# 02_generate_categories

## Notebook 2/4

## Gabriel del Valle
## 10/08/24
## NYC DATA SCIENCE ACADEMY


## The purpose of this project is to create a simplified context to apply content recommendation techniques in an interactive Shiny app.


### Try out the full interactive app! Read the Home page for project details and instructions

https://gabrielxdelvalle.shinyapps.io/algo_gallery/

### Read the full project details on the blog post:

https://nycdatascience.com/blog/student-works/clustering-artworks-by-ai-quantified-visual-qualities-content-recommendation-app/

### For any questions or inquieries about this project please feel free to reach out on Linkedin: 

www.linkedin.com/in/gabriel-del-valle-147616152


## This second notebook is used to apply OpenAI's CLIP image classficaiton tool to generate image scores fore each artwork, and store them in a dataframe along with the art's descriptive inforamtion (such as title, date, etc) and an image link




## Notebook Structure 

### 1. Load CLIP model and processor

### 2. Generate image scores for a set of categories, using function clip_scores( )

#### clip_scores( ) takes as inputs a list of image paths (to the locally stored image) and a list of categories (type string) and returns a dataframe with each category as a column, each image as a row, and the image scores as values

- This could also be made to work with image links using the io library


### 3. For comparison purposes, generate multiple sets of image scores with different combinations of categories using generate_clips( )

#### generate_clips takes as input a list of image paths, a list of strong categories and a list of weak categories.

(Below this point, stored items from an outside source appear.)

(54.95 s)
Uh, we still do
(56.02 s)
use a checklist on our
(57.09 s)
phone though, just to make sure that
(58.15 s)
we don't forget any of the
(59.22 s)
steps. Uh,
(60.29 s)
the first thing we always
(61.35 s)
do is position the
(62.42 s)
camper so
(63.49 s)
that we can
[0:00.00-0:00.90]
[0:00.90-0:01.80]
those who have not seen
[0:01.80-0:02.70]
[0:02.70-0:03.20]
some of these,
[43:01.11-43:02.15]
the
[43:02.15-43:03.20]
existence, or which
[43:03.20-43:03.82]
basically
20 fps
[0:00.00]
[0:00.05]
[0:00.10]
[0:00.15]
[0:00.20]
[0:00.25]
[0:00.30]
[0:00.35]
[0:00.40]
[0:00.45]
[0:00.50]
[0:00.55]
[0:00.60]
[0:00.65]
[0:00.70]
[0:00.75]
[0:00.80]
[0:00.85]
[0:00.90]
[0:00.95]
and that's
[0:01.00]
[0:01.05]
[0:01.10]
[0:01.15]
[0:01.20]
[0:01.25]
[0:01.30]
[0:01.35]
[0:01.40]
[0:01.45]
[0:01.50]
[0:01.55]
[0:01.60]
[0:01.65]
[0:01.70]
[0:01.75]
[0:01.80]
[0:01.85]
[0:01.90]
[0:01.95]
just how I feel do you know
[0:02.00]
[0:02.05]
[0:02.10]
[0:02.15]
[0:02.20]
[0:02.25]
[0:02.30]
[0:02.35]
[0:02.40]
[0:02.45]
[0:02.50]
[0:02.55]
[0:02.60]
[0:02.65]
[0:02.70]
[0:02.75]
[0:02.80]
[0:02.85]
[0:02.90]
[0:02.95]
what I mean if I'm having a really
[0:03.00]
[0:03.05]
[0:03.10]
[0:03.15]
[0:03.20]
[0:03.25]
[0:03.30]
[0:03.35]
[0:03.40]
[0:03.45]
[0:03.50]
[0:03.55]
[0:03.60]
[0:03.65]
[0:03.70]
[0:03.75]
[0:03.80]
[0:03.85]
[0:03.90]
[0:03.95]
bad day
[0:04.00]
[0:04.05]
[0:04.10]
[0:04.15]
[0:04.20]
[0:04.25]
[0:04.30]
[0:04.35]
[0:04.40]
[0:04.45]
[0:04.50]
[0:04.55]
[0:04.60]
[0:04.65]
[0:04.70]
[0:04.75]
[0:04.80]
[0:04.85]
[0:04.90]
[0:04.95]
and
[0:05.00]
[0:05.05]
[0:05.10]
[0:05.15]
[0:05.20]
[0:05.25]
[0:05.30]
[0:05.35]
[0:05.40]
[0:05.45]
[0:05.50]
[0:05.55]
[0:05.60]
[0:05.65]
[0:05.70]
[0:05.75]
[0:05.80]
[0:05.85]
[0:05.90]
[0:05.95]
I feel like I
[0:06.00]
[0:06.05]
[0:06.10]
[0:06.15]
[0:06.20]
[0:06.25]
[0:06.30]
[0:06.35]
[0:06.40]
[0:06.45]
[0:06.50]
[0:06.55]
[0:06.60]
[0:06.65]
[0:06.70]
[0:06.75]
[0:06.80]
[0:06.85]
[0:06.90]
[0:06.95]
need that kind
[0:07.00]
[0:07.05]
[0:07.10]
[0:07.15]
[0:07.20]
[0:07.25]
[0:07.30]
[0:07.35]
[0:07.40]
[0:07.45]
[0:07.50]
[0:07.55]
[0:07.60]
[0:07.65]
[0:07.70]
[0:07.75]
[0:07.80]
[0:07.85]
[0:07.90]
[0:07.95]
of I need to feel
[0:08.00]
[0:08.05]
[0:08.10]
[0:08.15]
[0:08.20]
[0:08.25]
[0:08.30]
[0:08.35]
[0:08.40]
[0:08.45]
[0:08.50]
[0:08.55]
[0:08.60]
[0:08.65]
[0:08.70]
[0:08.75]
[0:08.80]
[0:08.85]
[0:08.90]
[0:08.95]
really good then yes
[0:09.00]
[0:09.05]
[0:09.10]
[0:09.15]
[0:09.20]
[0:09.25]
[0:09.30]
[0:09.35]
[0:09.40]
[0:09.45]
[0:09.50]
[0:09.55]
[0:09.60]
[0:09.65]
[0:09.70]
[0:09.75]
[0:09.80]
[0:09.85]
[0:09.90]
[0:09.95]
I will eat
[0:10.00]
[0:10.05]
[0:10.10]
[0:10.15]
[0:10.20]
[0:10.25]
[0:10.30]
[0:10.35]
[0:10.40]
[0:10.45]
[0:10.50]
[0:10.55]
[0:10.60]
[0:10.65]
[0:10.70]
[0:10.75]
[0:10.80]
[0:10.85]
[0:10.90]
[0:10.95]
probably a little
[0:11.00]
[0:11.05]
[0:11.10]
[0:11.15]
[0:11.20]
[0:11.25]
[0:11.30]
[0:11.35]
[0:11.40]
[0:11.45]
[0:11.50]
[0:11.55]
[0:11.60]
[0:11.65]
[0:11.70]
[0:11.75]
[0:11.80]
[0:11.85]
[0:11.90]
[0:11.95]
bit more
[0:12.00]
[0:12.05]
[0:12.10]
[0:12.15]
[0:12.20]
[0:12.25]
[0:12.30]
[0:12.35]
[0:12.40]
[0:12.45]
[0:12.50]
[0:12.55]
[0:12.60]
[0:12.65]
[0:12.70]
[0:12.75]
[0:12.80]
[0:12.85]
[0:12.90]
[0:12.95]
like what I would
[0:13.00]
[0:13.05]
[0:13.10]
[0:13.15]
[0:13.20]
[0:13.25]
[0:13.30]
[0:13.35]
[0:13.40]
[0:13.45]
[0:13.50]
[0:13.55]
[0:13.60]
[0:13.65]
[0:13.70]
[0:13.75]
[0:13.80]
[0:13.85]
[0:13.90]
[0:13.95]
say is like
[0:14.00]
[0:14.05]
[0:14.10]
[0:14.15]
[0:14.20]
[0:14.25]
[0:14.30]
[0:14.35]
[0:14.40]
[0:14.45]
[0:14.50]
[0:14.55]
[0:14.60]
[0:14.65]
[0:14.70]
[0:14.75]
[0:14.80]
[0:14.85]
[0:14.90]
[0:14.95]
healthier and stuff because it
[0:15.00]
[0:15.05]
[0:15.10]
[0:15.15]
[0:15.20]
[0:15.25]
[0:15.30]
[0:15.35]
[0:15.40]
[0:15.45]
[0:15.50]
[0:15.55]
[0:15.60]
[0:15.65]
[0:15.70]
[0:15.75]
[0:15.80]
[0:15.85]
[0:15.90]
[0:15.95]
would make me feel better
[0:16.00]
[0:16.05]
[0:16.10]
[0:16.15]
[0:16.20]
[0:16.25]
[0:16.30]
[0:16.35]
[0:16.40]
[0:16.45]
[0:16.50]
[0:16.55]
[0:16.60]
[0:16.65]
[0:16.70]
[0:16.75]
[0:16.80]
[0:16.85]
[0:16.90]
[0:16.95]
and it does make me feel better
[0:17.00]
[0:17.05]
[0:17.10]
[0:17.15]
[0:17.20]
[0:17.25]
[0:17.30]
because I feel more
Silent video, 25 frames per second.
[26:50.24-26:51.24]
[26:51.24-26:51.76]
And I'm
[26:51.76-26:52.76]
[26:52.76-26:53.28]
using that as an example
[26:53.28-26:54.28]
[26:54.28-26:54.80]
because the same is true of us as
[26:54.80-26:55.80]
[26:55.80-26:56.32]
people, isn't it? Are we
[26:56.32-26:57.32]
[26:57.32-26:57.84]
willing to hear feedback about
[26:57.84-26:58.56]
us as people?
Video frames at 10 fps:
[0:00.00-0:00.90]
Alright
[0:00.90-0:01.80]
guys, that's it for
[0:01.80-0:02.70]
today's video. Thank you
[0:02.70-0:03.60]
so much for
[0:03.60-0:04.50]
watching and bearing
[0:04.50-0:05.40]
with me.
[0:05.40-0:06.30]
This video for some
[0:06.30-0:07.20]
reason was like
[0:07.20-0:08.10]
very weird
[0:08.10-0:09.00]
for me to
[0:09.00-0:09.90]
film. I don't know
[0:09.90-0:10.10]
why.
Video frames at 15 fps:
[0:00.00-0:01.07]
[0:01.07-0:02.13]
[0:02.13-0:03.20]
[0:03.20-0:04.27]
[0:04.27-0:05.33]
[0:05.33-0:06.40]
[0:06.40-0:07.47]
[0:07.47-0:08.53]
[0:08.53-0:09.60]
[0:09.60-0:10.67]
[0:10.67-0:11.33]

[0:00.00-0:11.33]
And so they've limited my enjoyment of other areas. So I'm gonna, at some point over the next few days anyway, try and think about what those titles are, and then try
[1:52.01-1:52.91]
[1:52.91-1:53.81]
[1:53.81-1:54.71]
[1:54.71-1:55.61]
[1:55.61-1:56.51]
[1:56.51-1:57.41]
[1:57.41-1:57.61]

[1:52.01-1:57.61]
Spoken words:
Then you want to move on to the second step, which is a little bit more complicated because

First it will generate scores for just the strong categories and label the dataframe "benchmark". Then it will generate each combination of a single weak category + all strong categories, and store the data in a dataframe labeled based on the weak quality. 

- the datatype output by generate_clips is a dictionary of dataframes. This can be saved using a pickle file, or one can loop through each dict value and export the individual dataframes as csv

### 4. To add image scores directly to the dataframe containing art details and image paths, generate_clips_gallery( ) takes as inputs a dataframe and a list of categories, and returns a new dataframe with the image scores as new columns


In [1]:
import torch
from transformers import CLIPProcessor, CLIPModel
from transformers import pipeline
from PIL import Image, UnidentifiedImageError
import pandas as pd
import requests
from io import BytesIO

  torch.utils._pytree._register_pytree_node(


## Load the model and processor for CLIP:

- The processor’s job is to prepare the data (image and text inputs) into the format required by the model. This includes resizing, normalizing, and converting images into tensor form and tokenizing the text prompts.

- CLIPProcessor automates several pre-processing steps to ensure consistency with the model’s training, handling aspects like image size normalization and text tokenization.

- Without the processor, one would need to manually implement these pre-processing steps to match the CLIP model’s expectations. For example, if the image dimensions or pixel values are not standardized, it would likely impact the model's performance and accuracy.

In [2]:
# Load CLIP model and processor for handling both image and text
model = CLIPModel.from_pretrained("openai/clip-vit-base-patch32", force_download=True)
processor = CLIPProcessor.from_pretrained("openai/clip-vit-base-patch32", force_download=True)

Downloading config.json:   0%|          | 0.00/4.19k [00:00<?, ?B/s]

Downloading pytorch_model.bin:   0%|          | 0.00/605M [00:00<?, ?B/s]

  return torch.load(checkpoint_file, map_location=map_location)


Downloading (…)rocessor_config.json:   0%|          | 0.00/316 [00:00<?, ?B/s]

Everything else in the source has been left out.